Hon. Members who took part in the debates on the 2006 Act will recall
the set-off and netting safeguard, which is designed to ensure that a
banks set-off and netting arrangements are protected in the
event of a partial transfer. Hon. Members will also recall that
deposits covered by the Financial Services Compensation Scheme are
exempt from set-off and netting protection. That carve out from the
set-off and netting safeguard has a number of benefits. For example, it
allows the authorities to transfer the retail deposit book of a failing
institution to a solvent new institution in a short time frame. That is
important to allow the authorities to provide continuity of service to
depositors and to protect public confidence. Small companies are
included in the definition of FSCS-protected deposits, and so their
set-off and netting arrangements are not
protected.
Mr.
Mark Hoban (Fareham) (Con): If a small company is part of
a larger group, does it fall within the retail category for the
FSCS?
Sarah
McCarthy-Fry: No, but I shall come on to that. The fifth
recommendation by the BLP was to extend set-off and netting protection
to smaller companies that are part of larger
groups.
Sarah
McCarthy-Fry: Did I misunderstand the
question?
Mr.
Hoban: The Minister did, I am afraid. I asked whether a
small company that is part of a larger group is protected under the
FSCS as a retail
depositor.
Sarah
McCarthy-Fry: Yes it
is.
The
BLP sub-group on safeguards discussed and proposed a particular way in
which we could extend the set-off and netting protection to small
companies that are part of larger groups. It suggested that protection
could be provided where banks had placed an identifier on set-off and
netting arrangements with small companies that are part of larger
groups. Under its proposal, if such identifiers existed, the
authorities would have to protect the arrangements. However, the
authorities are not confident that an amendment to the safeguards order
along those lines would be workable. Furthermore, market participants
themselves were not completely confident that such identifiers could be
delivered. The Government propose, therefore, that the BLP should
continue to work on the matter over the next year, and the aim will be
to establish in the safeguards order a way of dealing with small
companies that are part of larger groups. Any proposal must address
industry concerns, while ensuring that authorities can resolve a
failing bank or building society effectively. The Government will
continue to discuss with the panel how we can make progress on that
issue.
On
the substantive provisions, the original order set out transactions
that fall under the protection of the safeguards. The amendments ensure
that the order covers the full range of transaction types that can be
included in set-off or netting arrangements. That was a matter of
concern, following the laying of the safeguards order. The Economic
Secretary to the Treasury told the House that the BLP would consider
the definition of relevant financial instruments in the order. The
amendment is the result of that
consultation.
We
are all aware that the field of activity in question is complex and
evolving, but we are confident that the definition of a relevant
financial instrument set out in the amendments is comprehensive, and
future-proofed as far as possible. Our feedback from industry is that
it is content with the new drafting.
The amendments
also clarify the legal intention that the inclusion of any excluded
right or liability, under a set-off and netting arrangement, does not
exclude the entire arrangement from protection under the safeguards
order. That is the so-called bad apple problem, arising from the
presence of the word solely in the original order.

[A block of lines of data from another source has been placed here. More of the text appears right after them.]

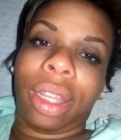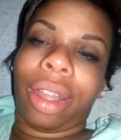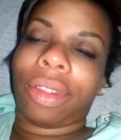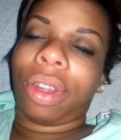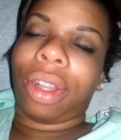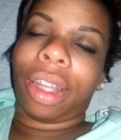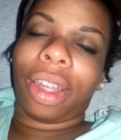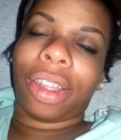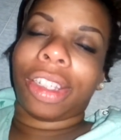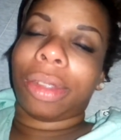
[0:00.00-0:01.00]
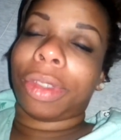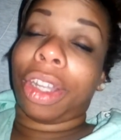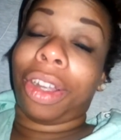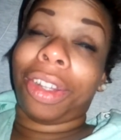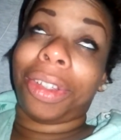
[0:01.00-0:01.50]
After all that cursing, I'm
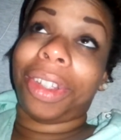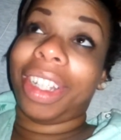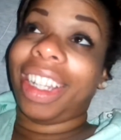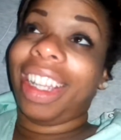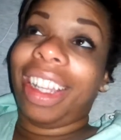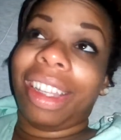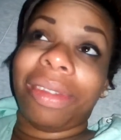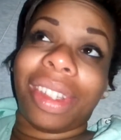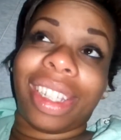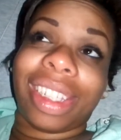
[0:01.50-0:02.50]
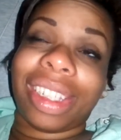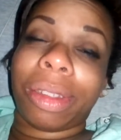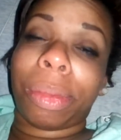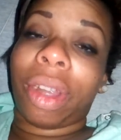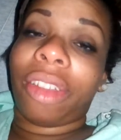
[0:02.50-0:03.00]
sorry, Lord, but
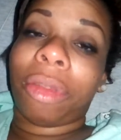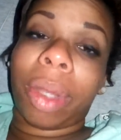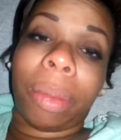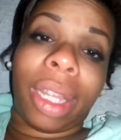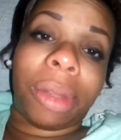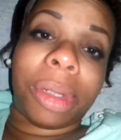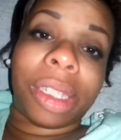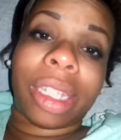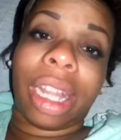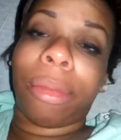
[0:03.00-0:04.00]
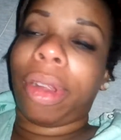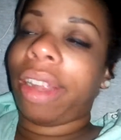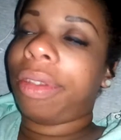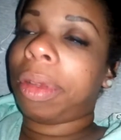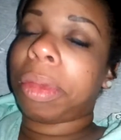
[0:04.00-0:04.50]
pray for my babies. Pray
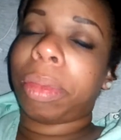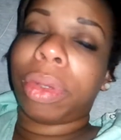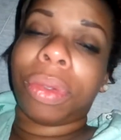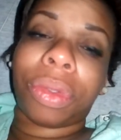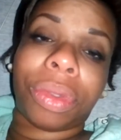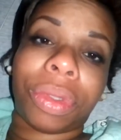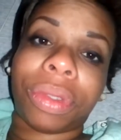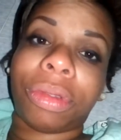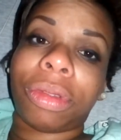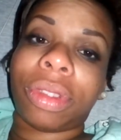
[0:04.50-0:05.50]
for them to pull through.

Ministers have given assurances that the words relates solely
to are intended to prevent market
participants from wrapping up service contracts with financial
contracts, thereby gaining the protection of the order for their
service contracts.
However, there
is a difference in legal interpretation about the effect of the
drafting. Some industry participants took a quite different view of the
effect and felt that the drafting was such that the inclusion of any
excluded right or liability under a set-off and netting arrangement
would exclude the entire arrangement from the orders
protection. That was never the Governments policy intention,
and in the Governments view the drafting of the safeguarding
order did not have that legal effect. However, as there are differing
legal views about it, the Government have responded to the concerns and
removed the word solely. Our feedback from industry is
that it is happy with the result.
There is also
an amendment relating to section 34(7) of the 2009 Act which deals with
trusts. The section established that, where a property transfer
instrument makes provision about property held on trust, it may also
make provision about the terms on which the property is to be held. A
property transfer order may also make provision about how any powers,
provisions or liabilities are to be exercised after the transfer. The
purpose of the section is to ensure that a property transfer can
provide certainty of outcome, and speed of execution, in relation to
property held on
trust.
The
BLP was concerned that section 34(7) meant that trust arrangements for
any bond held by a failing bank or building society could be modified
or terminated irrespective of the consequences for the transaction,
bondholders or other interested parties. A partial property transfer
can indeed remove or alter the terms of a trust, but the amendment
makes it clear that it can do so only to the extent necessary or
expedient to transfer the trust property to the transferee. That
includes the legal or beneficial interest in the trust or any powers,
rights or obligations of the banking institution in the trust property.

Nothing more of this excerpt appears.